# PROBLEM DESCRIPTION:
Reproduce each entry exactly as it reads. Leave the images out.

*** RECORDS PROVIDED Section Begins ***

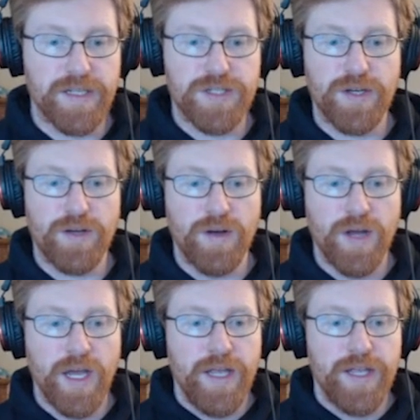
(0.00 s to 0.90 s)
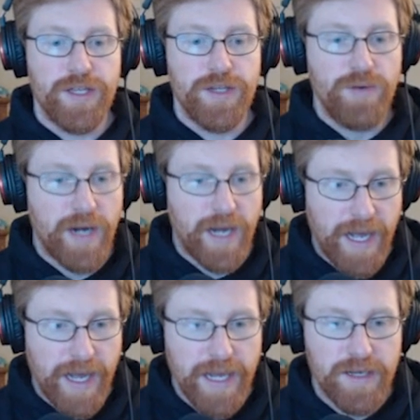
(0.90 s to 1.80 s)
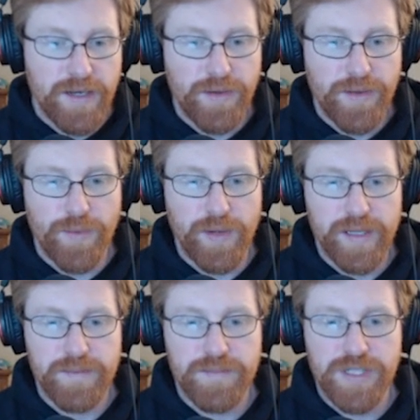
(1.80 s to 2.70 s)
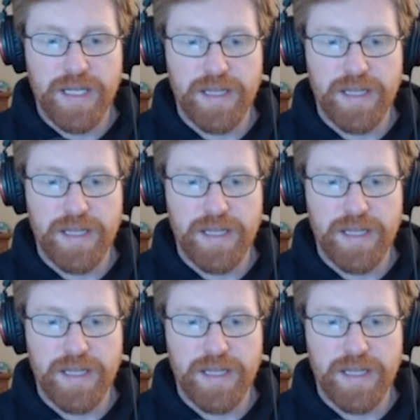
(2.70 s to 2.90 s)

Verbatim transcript: So you and I know that William J.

*** RECORDS PROVIDED Section Ends ***

# EXPECTED OUTPUT:
(0.00 s to 0.90 s)
(0.90 s to 1.80 s)
(1.80 s to 2.70 s)
(2.70 s to 2.90 s)

Verbatim transcript: So you and I know that William J.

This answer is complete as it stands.